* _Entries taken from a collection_
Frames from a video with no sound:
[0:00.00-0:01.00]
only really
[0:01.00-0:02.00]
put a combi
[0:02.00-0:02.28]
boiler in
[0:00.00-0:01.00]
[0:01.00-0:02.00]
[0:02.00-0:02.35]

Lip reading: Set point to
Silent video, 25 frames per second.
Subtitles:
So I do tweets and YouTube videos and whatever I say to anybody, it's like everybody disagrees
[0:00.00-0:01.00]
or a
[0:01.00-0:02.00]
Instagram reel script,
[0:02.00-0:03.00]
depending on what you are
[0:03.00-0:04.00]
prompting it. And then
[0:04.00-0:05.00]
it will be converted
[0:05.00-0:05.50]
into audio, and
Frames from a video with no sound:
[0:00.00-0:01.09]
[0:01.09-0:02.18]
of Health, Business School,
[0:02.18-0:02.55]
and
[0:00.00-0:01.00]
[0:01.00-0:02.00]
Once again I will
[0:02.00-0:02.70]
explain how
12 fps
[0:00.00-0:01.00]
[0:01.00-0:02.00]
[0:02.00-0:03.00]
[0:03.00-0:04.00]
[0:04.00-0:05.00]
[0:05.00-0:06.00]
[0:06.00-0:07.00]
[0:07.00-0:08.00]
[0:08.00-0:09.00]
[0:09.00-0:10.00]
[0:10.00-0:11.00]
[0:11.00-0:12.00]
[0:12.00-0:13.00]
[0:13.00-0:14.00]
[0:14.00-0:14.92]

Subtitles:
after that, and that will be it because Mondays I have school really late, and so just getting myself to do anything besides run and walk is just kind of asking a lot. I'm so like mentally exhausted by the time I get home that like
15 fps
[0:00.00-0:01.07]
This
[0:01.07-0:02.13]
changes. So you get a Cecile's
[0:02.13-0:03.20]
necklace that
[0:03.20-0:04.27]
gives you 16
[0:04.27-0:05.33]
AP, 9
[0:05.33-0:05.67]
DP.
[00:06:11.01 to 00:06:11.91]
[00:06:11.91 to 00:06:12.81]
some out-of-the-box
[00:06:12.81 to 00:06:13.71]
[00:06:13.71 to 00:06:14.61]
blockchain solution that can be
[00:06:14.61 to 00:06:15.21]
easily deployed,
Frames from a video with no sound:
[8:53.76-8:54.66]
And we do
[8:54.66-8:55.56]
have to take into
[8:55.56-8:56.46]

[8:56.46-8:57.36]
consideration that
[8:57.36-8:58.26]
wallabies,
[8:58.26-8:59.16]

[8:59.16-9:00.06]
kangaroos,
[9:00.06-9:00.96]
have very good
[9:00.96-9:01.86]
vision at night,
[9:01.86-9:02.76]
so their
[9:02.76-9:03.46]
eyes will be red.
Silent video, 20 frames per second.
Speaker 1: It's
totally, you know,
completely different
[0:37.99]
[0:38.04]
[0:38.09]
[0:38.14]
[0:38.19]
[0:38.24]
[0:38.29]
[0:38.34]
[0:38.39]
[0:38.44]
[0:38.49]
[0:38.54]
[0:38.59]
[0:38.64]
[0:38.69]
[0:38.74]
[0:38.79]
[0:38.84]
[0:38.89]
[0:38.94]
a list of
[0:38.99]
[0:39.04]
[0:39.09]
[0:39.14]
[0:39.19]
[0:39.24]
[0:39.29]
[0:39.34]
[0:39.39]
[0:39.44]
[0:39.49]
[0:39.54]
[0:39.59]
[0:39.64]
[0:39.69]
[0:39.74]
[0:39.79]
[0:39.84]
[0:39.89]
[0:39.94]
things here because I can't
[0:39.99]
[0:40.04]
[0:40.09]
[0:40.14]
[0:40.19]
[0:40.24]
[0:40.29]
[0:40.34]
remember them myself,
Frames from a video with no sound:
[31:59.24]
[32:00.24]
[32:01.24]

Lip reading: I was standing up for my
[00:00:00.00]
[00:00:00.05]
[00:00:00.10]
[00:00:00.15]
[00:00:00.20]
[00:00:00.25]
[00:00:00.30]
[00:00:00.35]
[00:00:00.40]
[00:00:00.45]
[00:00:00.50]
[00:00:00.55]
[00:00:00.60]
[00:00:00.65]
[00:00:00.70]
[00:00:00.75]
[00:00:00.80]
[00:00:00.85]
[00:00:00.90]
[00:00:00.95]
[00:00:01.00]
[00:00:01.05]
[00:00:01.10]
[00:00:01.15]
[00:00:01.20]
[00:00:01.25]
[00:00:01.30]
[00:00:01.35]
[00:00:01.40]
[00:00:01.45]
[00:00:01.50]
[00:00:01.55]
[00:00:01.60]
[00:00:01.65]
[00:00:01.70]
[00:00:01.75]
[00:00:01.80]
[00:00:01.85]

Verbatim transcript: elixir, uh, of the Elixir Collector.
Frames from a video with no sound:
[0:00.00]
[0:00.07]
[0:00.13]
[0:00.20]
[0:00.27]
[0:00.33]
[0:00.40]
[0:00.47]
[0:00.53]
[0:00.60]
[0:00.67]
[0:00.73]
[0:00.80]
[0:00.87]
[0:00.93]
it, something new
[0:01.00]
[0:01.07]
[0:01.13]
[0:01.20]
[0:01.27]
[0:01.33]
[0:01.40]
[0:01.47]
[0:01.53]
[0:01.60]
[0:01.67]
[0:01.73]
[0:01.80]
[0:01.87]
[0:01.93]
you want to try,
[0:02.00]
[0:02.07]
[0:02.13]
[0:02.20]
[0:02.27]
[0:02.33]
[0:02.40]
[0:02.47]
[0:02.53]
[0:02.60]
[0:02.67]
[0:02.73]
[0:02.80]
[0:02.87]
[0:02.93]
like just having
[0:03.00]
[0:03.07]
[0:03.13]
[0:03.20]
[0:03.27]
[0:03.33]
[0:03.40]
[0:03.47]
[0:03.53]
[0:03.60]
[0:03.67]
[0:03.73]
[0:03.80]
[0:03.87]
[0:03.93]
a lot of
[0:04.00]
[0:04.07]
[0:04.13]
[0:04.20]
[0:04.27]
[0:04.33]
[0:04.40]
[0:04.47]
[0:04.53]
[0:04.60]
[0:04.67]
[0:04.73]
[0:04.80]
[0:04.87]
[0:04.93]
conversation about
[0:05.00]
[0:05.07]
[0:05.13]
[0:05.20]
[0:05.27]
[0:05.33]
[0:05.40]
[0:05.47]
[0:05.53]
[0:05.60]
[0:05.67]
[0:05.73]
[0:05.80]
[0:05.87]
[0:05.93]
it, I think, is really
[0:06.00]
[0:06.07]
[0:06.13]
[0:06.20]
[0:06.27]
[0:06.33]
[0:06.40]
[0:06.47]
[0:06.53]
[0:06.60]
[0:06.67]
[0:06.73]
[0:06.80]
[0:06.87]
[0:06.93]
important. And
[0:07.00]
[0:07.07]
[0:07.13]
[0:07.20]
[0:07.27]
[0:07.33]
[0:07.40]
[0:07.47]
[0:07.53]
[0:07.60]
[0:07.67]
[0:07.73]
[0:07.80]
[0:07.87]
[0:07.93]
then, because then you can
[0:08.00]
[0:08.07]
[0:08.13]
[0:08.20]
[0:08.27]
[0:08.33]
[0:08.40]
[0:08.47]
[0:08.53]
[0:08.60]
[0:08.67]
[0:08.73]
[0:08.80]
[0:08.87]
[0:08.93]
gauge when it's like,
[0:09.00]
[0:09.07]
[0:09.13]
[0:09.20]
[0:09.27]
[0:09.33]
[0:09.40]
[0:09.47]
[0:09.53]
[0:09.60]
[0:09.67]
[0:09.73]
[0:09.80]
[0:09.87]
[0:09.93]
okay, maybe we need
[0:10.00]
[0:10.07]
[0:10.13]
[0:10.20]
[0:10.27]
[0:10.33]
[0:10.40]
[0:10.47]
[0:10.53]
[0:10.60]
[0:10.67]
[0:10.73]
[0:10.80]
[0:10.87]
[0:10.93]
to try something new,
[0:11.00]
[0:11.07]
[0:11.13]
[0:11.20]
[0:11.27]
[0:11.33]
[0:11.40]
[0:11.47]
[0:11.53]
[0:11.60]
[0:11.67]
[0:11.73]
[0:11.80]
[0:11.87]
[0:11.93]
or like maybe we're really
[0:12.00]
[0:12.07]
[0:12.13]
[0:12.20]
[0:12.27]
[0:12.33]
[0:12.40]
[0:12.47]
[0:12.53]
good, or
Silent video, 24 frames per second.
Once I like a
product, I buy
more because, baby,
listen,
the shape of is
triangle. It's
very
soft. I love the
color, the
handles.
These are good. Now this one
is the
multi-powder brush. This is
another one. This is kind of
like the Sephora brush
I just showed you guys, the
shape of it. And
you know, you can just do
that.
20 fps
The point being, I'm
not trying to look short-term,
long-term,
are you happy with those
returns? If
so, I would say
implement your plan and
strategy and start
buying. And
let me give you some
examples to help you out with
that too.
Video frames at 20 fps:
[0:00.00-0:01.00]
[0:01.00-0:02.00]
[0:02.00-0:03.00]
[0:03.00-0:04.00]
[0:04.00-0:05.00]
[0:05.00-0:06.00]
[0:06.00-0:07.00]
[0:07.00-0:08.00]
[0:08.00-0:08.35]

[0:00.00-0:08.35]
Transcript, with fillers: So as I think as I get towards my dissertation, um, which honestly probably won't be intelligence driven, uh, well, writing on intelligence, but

* _PROMPT_
From the first line of the entries above to the line with "[0:09.00-0:10.00]", please return every line exactly, keeping both ends.

* _RESULT FOR THIS EXERCISE_
Frames from a video with no sound:
[0:00.00-0:01.00]
only really
[0:01.00-0:02.00]
put a combi
[0:02.00-0:02.28]
boiler in
[0:00.00-0:01.00]
[0:01.00-0:02.00]
[0:02.00-0:02.35]

Lip reading: Set point to
Silent video, 25 frames per second.
Subtitles:
So I do tweets and YouTube videos and whatever I say to anybody, it's like everybody disagrees
[0:00.00-0:01.00]
or a
[0:01.00-0:02.00]
Instagram reel script,
[0:02.00-0:03.00]
depending on what you are
[0:03.00-0:04.00]
prompting it. And then
[0:04.00-0:05.00]
it will be converted
[0:05.00-0:05.50]
into audio, and
Frames from a video with no sound:
[0:00.00-0:01.09]
[0:01.09-0:02.18]
of Health, Business School,
[0:02.18-0:02.55]
and
[0:00.00-0:01.00]
[0:01.00-0:02.00]
Once again I will
[0:02.00-0:02.70]
explain how
12 fps
[0:00.00-0:01.00]
[0:01.00-0:02.00]
[0:02.00-0:03.00]
[0:03.00-0:04.00]
[0:04.00-0:05.00]
[0:05.00-0:06.00]
[0:06.00-0:07.00]
[0:07.00-0:08.00]
[0:08.00-0:09.00]
[0:09.00-0:10.00]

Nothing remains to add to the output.